The line was completed as far as Higham Ferrers, and goods traffic started operation on 1 September 1893. Passenger train operation followed on 1 May 1894, in both cases as far as Higham Ferrers only, a distance of 3+1/2 mi. The intended continuation to Raunds was abandoned, because the owner of lands required for the line made such obstruction to the sale of his property, and the Midland Railway did not proceed with construction beyond Higham Ferrers. The intended double track was also not proceeded with, and the branch was single track only.

==Operation==
There was no station at Irchester Junction on the four-track Midland Railway main line, where the branch connected with the Slow Lines only; the location was immediately south of the River Nene bridge. The train service ran from Higham Ferrers to Wellingborough, consisting of six trains each way at first, increasing to ten by 1901.<Peter Butler, A History of the Railways of Northamptonshire Pages 94 to 97> The arrival of the railway encouraged development in both Higham Ferrers and Rushden, and populations increased, but Rushden started with a larger population and maintained that advantage.

The concentration in Rushden of large industrial employers in a town of moderate size encouraged co-ordinated annual holiday breaks and in 1934, one of Rushden's leading shoe manufacturers chartered three special trains to take more than 1,000 employees and their families to Brighton for the day. These works specials continued after World War II.

Wellingborough was the local main commercial town locally, but the station in Wellingborough is not conveniently sited for the town, and when local bus services became available in the 1930s and afterwards, passenger usage on the branch declined steeply.

In the summer of 1952 British Railways started a through service from Higham Ferrers to Leicester. This brought the sight of a large passenger locomotive with a long train on the branch on a regular basis. However the through train did not work back to Higham Ferrers; passengers had to return on the ordinary service trains and change at Wellingborough.

Then in 1954 the usual steam-worked branch train was replaced by a three-coach diesel multiple unit, but this seems to have been unsuccessful and steam operation was reinstated.

==Decline and closure==
It became unsustainable to continue with passenger operation in the face of road competition, and the passenger service was discontinued on 15 June 1959.

Factories continued to charter special trains for workers' summer holidays, to Blackpool and Great Yarmouth on Saturdays in the town's holiday fortnight, and this arrangement continued until 1964. General goods traffic operated until 3 February 1969. Iron ore concentrate had been a local specialised traffic but that too ceased on 3 November 1969.

A significant factor in the downturn of the branch line economics was the conversion of domestic gas to natural gas in 1968, meaning that the town gas works no longer required deliveries of coal.

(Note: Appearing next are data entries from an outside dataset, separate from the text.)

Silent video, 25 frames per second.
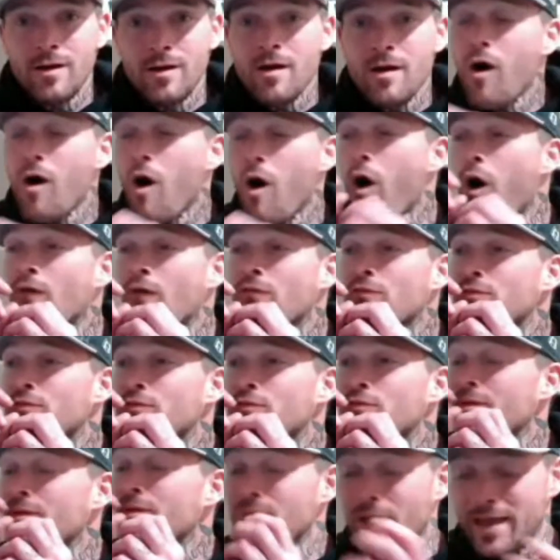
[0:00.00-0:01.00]

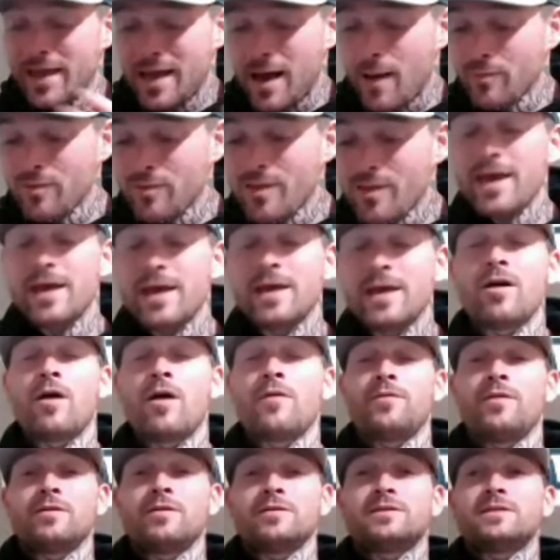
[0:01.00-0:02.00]
I'm laying
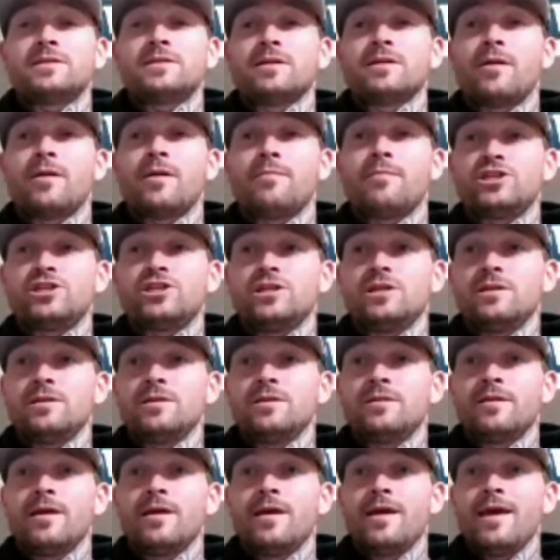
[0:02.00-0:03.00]
on the sit-up machine
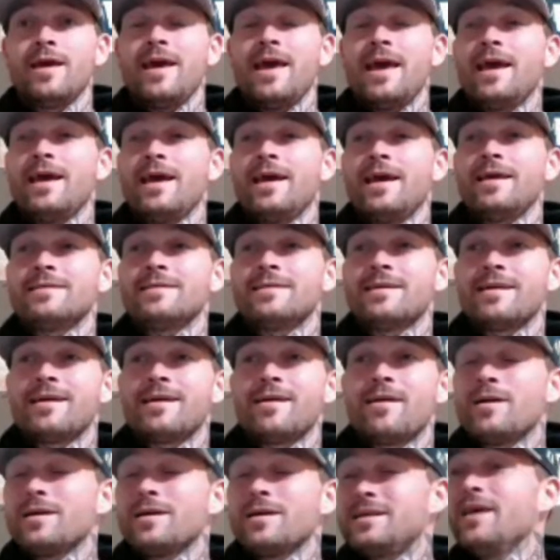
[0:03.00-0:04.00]
and
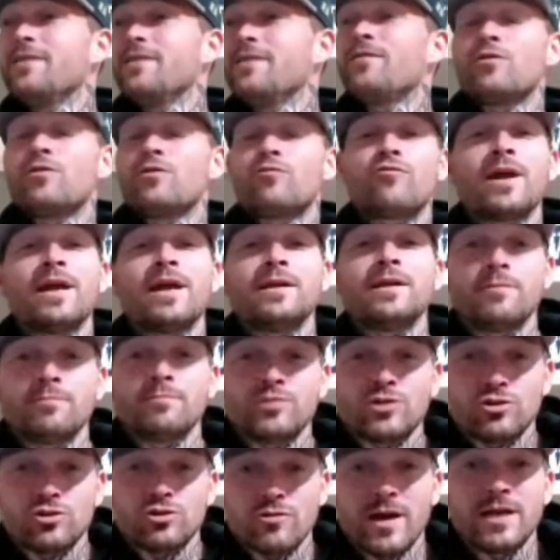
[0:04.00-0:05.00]
giving random
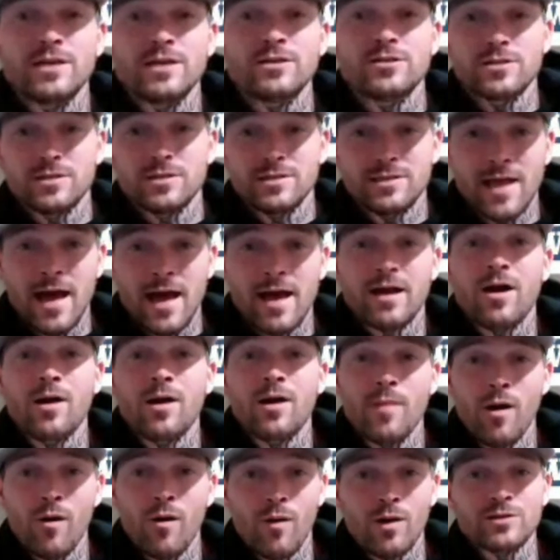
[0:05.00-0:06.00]
strangers that come
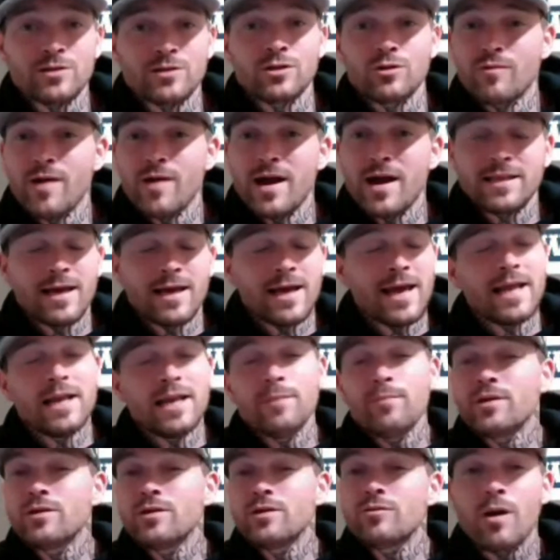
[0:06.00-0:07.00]
out onto the rec deck.
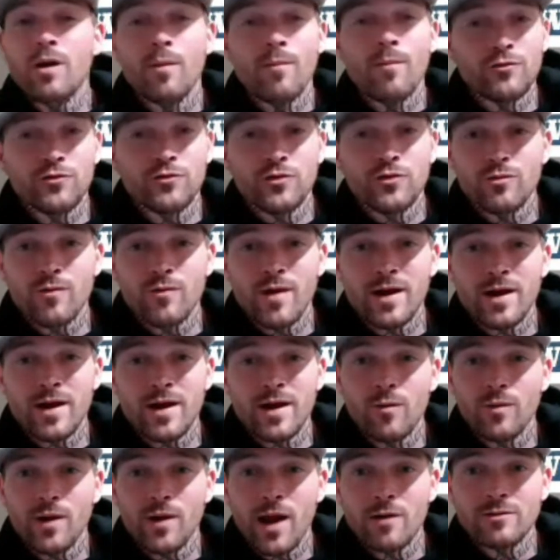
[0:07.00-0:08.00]
Anybody who come out to the rec
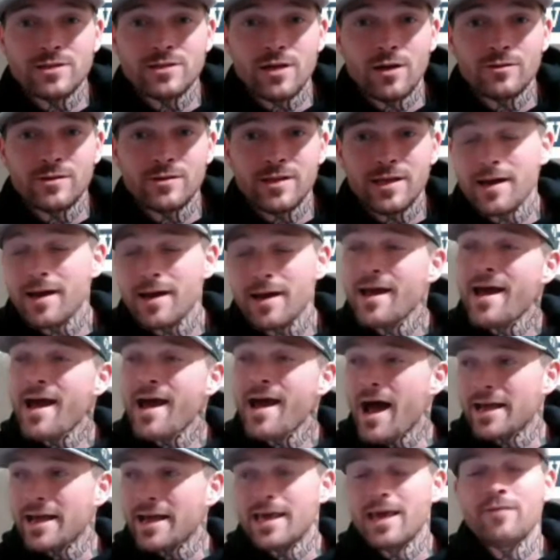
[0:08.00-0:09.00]
deck when I was out there,
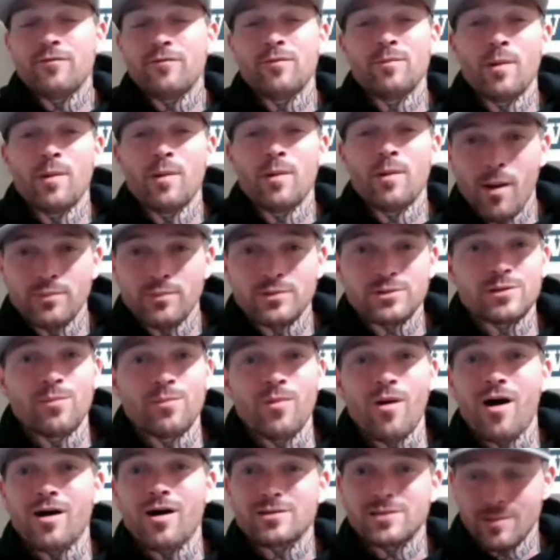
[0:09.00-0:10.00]
I gave him a bump of
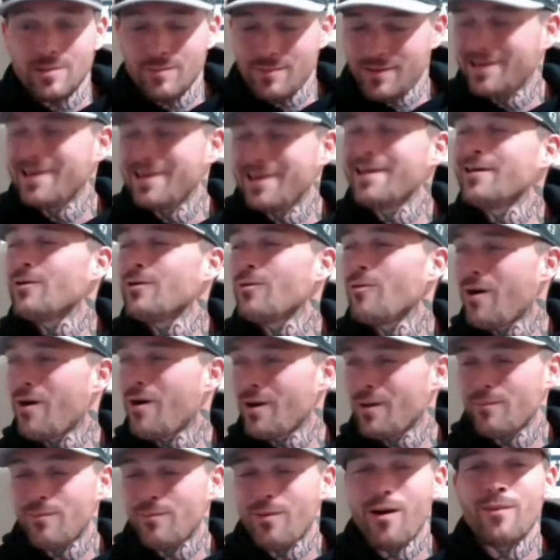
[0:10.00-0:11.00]
Suboxone. I'm like, "Here, you
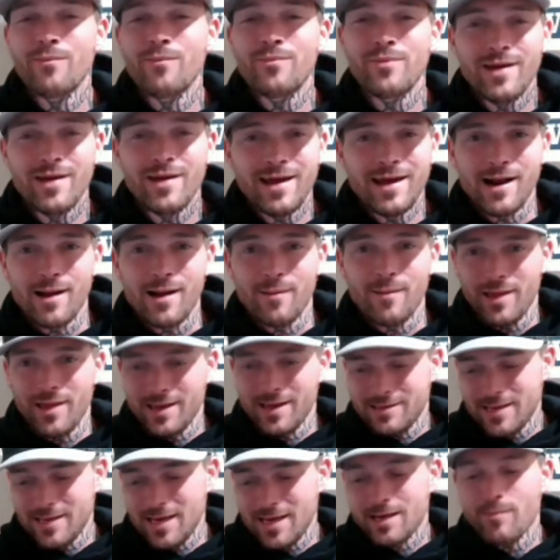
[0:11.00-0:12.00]
want a bump?" And I'm like
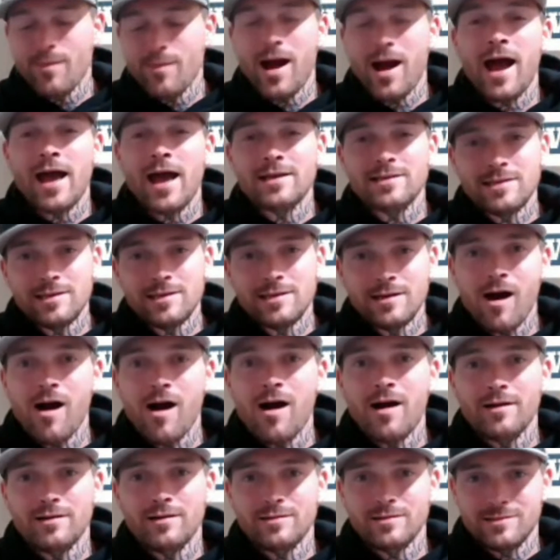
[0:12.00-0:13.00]
taking my ID
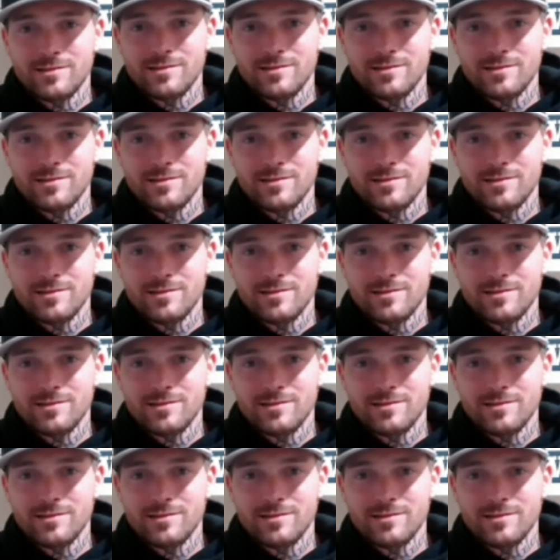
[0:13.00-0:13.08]
card and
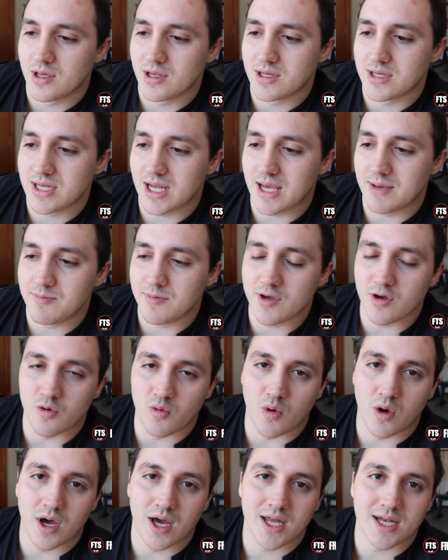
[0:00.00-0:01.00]
Say meal
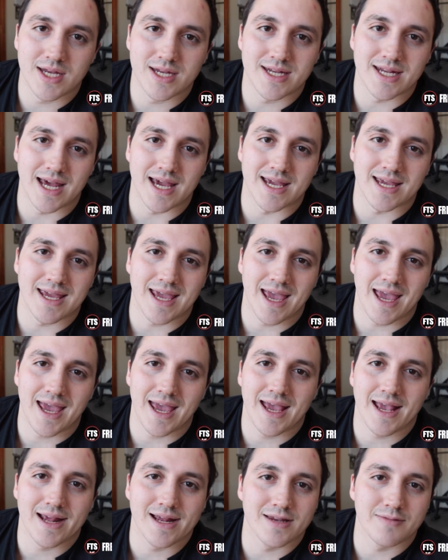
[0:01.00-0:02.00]
1 is like
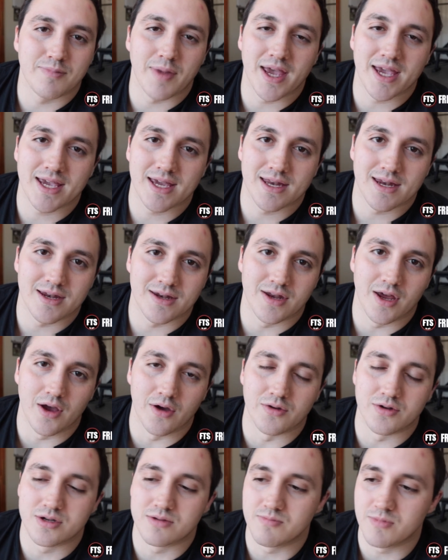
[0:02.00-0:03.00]
eggs, bacon, and
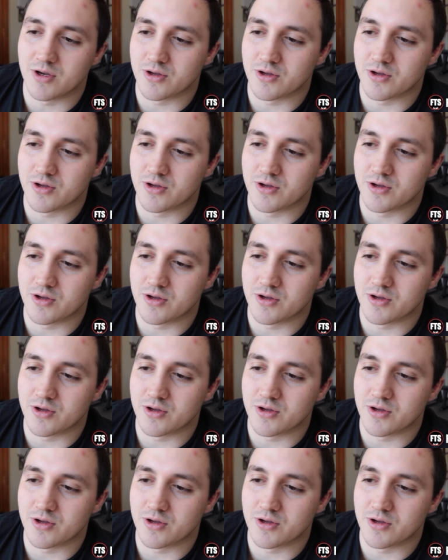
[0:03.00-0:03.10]
toast.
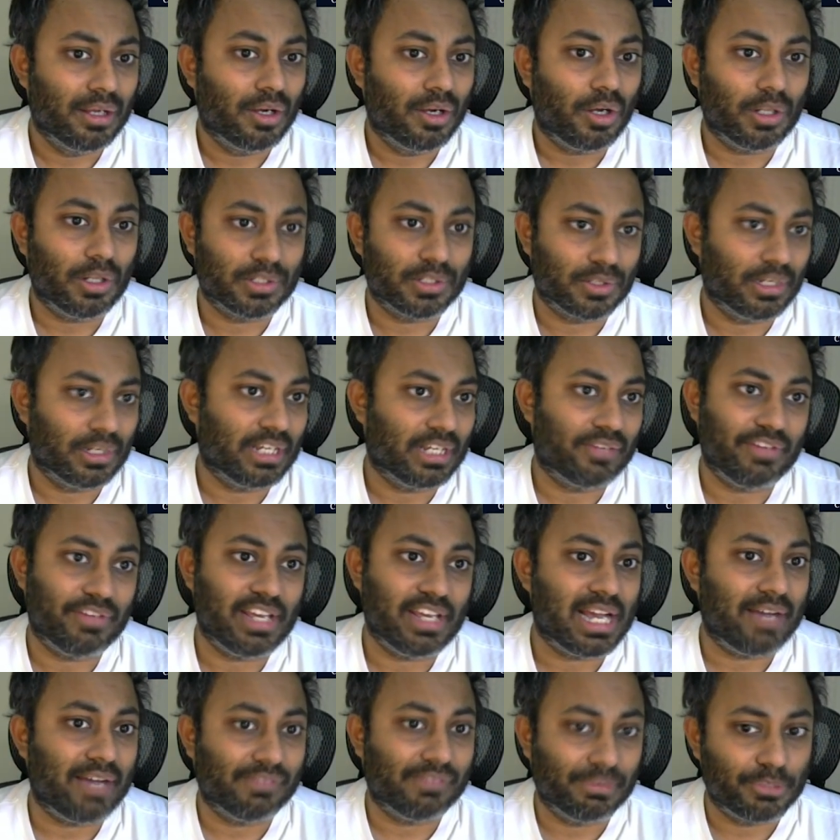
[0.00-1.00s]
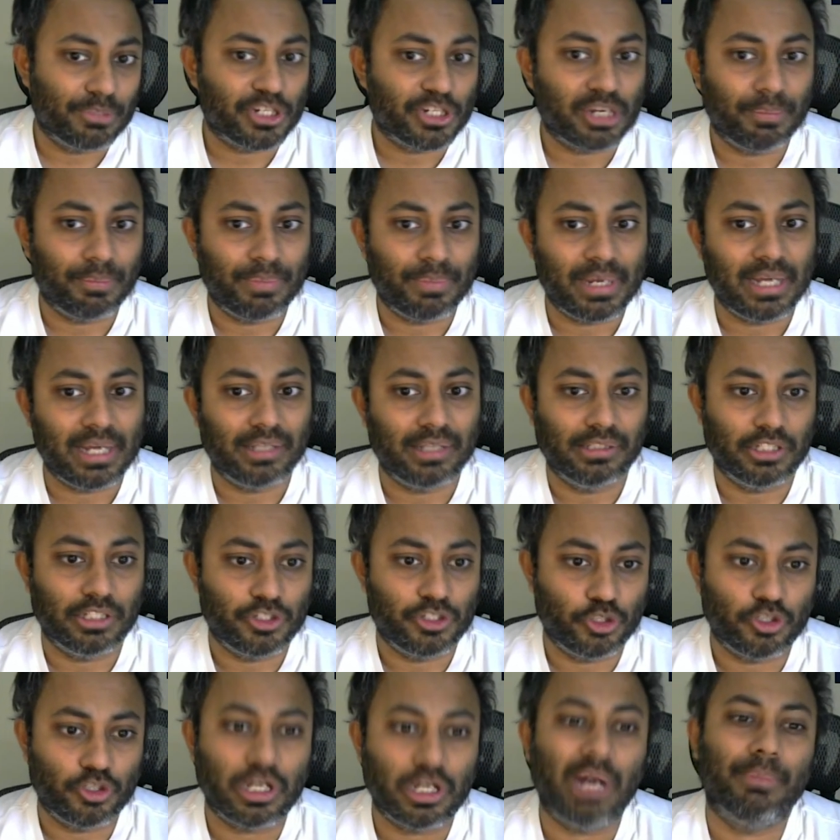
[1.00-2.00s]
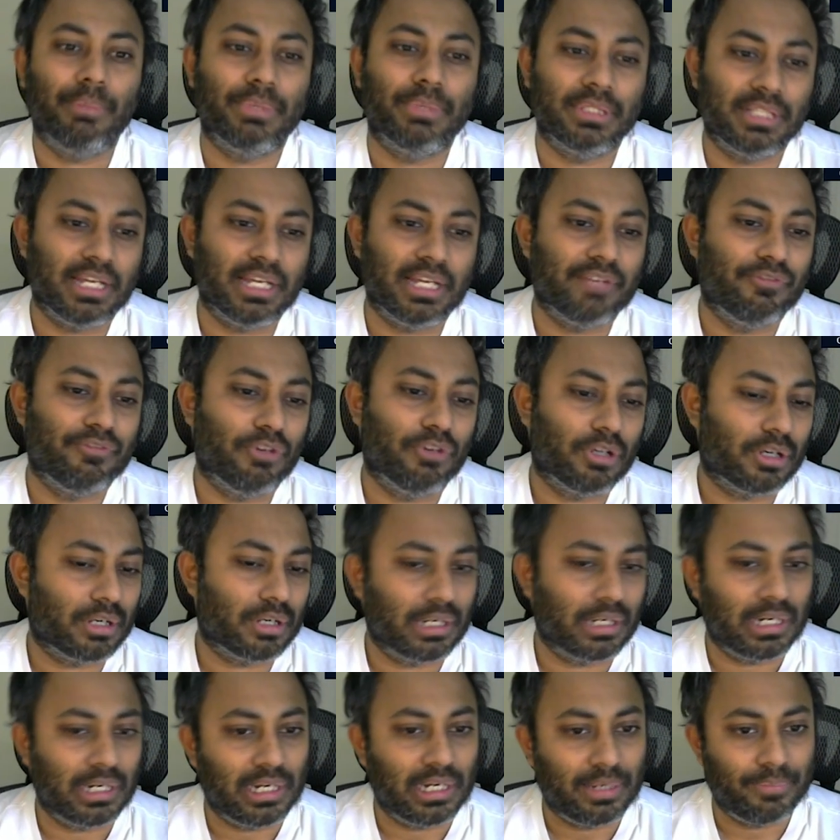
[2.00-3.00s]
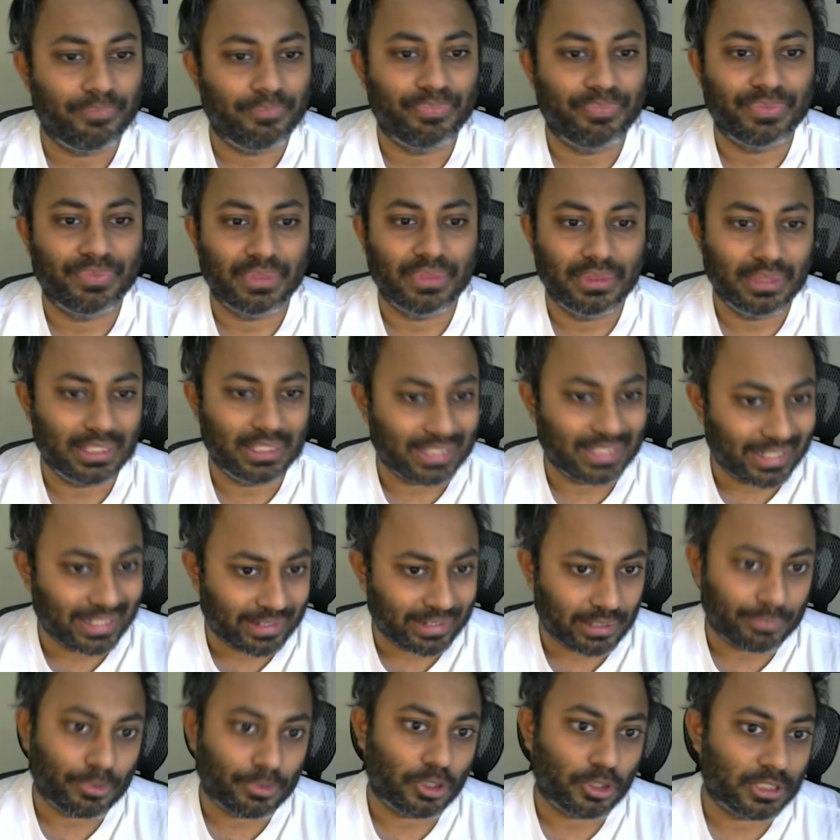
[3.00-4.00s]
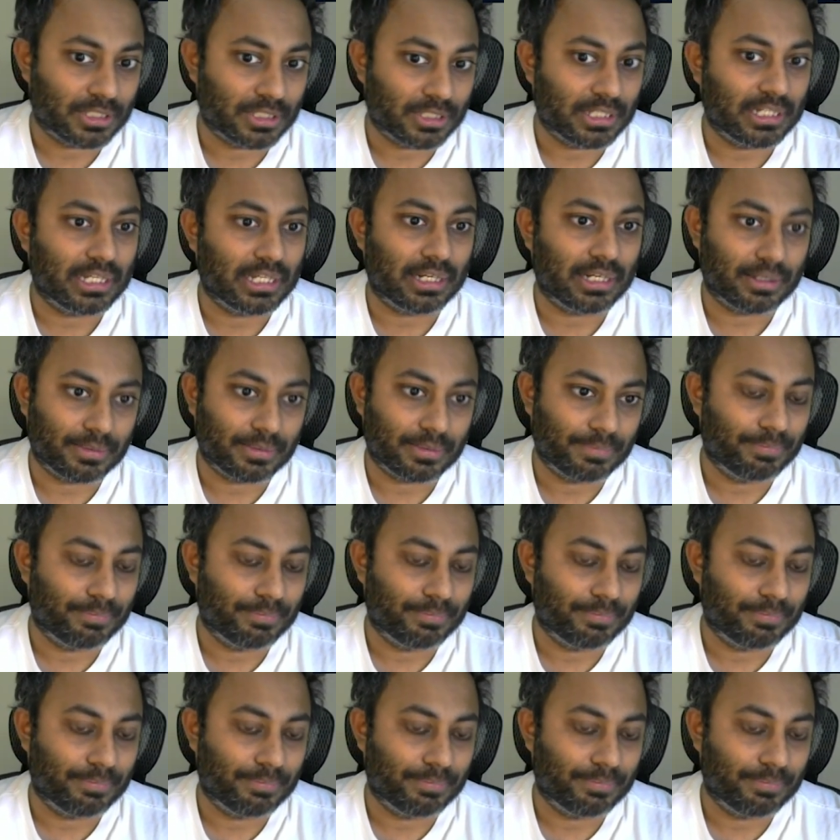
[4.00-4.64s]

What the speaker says: also like we have the bishop pair that should compensate for the central pawns that are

After closure part of the route at Rushden was acquired by an enthusiasts' group; it now operates as a heritage railway called "The Rushden, Higham and Wellingborough Railway". In 2022 its website states that it "presently has 1/2 mi of track".

==Locations==

- Irchester Junction; divergence from Midland main line;
- Rushden; opened 1 May 1894; closed 15 June 1959;
- Higham Ferrers; opened 1 May 1894; closed for regular use 15 June 1959; last public excursion 3 August 1964.